Problem to work on
Please return the data word for word and leave out any picture it contains.

Records shown
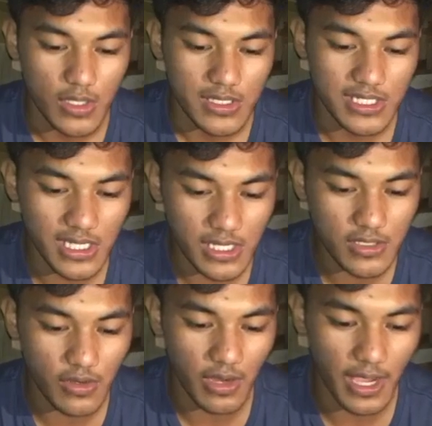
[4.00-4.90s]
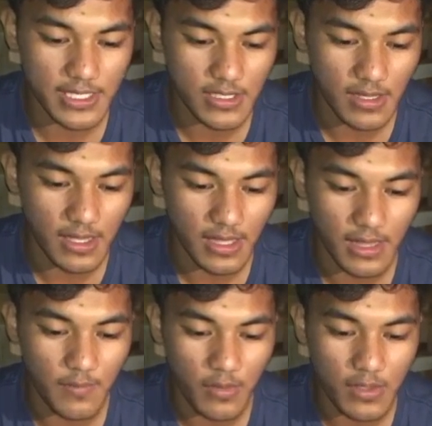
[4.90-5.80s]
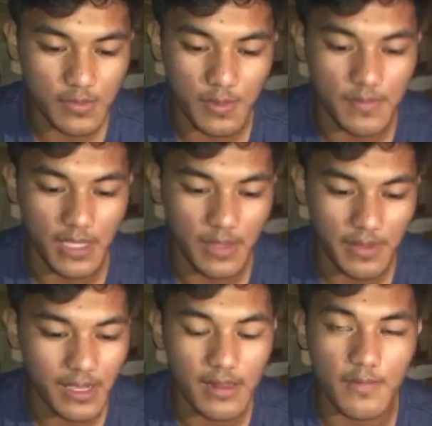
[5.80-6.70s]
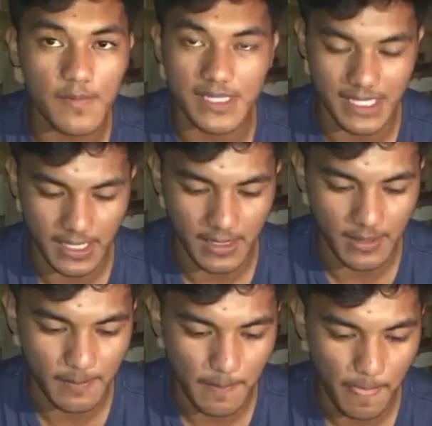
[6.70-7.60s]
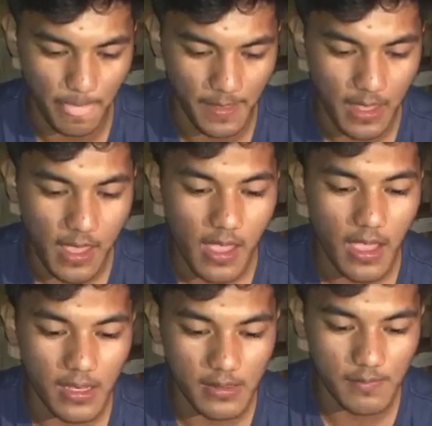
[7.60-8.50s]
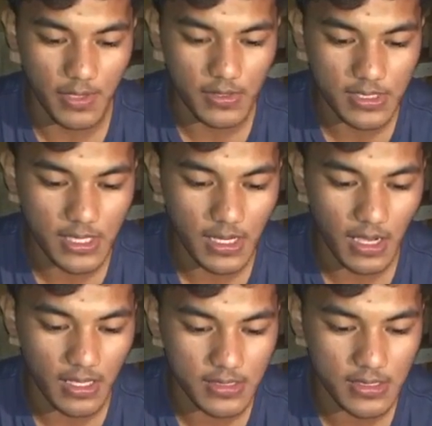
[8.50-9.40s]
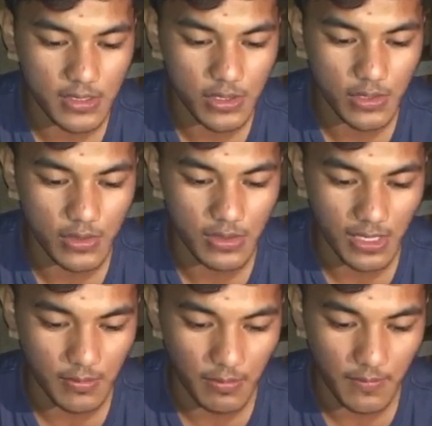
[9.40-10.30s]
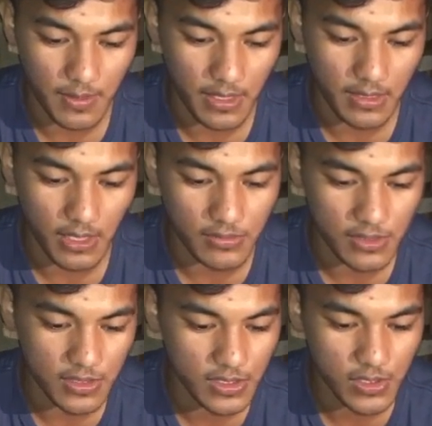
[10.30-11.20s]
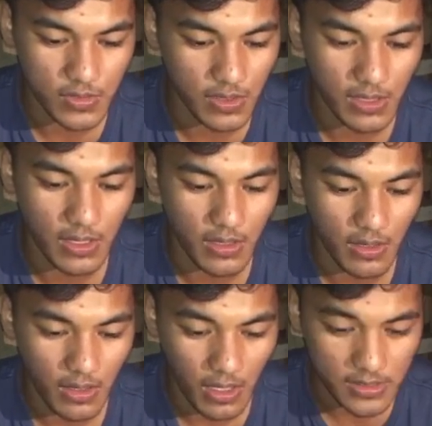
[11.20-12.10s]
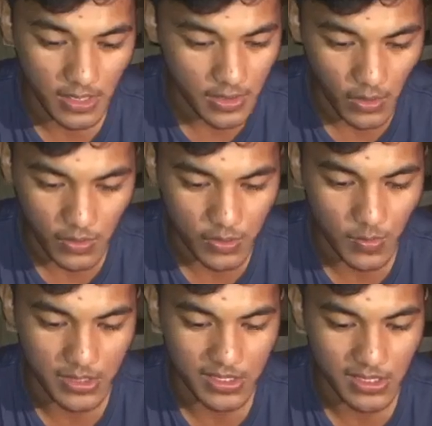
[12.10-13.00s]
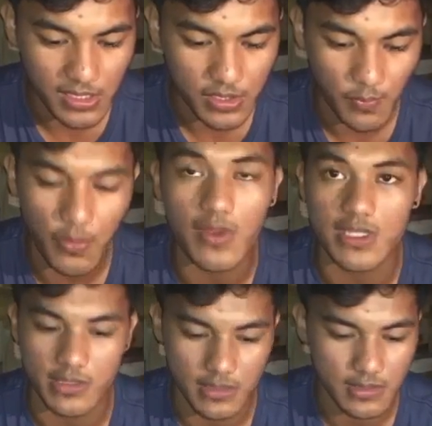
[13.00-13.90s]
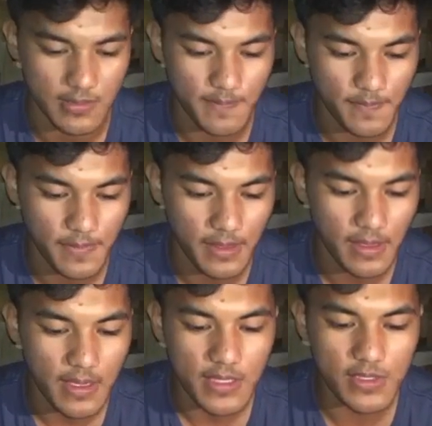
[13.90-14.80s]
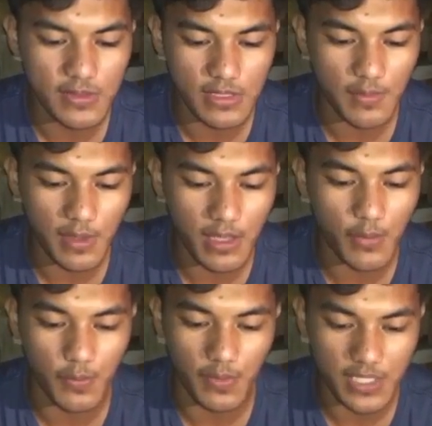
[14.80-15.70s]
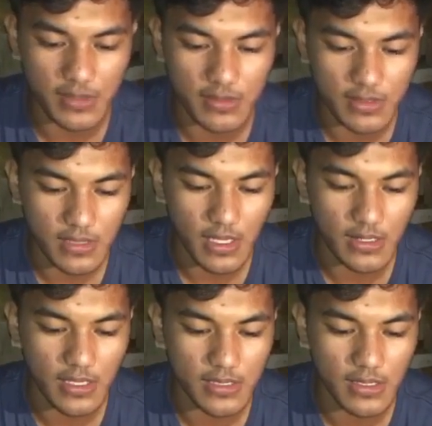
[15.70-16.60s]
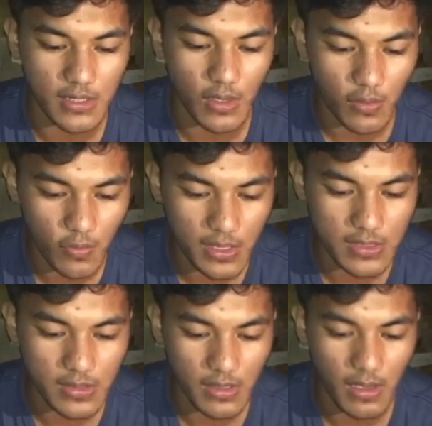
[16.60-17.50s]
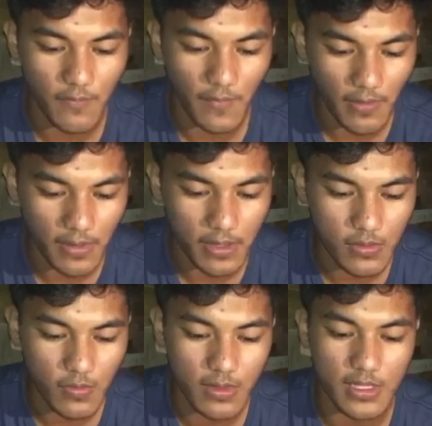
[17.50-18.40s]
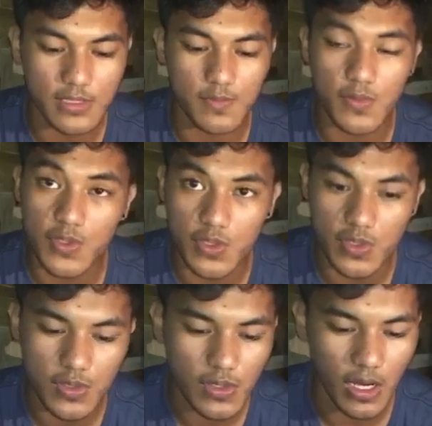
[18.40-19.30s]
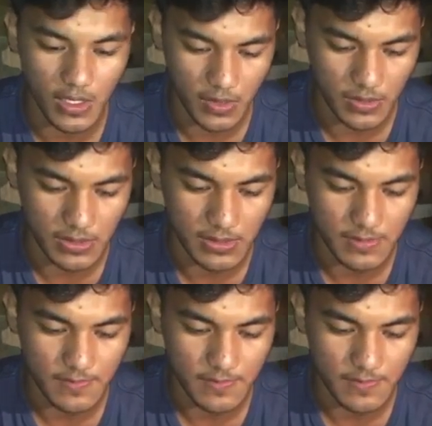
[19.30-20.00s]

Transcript: shield or isolate individuals from the chemical, physical, and biological hazard that may be encountered during hazardous materials operations. During chemical operations, it is not always apparent when exposure occurs.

Task solution
[4.00-4.90s]
[4.90-5.80s]
[5.80-6.70s]
[6.70-7.60s]
[7.60-8.50s]
[8.50-9.40s]
[9.40-10.30s]
[10.30-11.20s]
[11.20-12.10s]
[12.10-13.00s]
[13.00-13.90s]
[13.90-14.80s]
[14.80-15.70s]
[15.70-16.60s]
[16.60-17.50s]
[17.50-18.40s]
[18.40-19.30s]
[19.30-20.00s]

Transcript: shield or isolate individuals from the chemical, physical, and biological hazard that may be encountered during hazardous materials operations. During chemical operations, it is not always apparent when exposure occurs.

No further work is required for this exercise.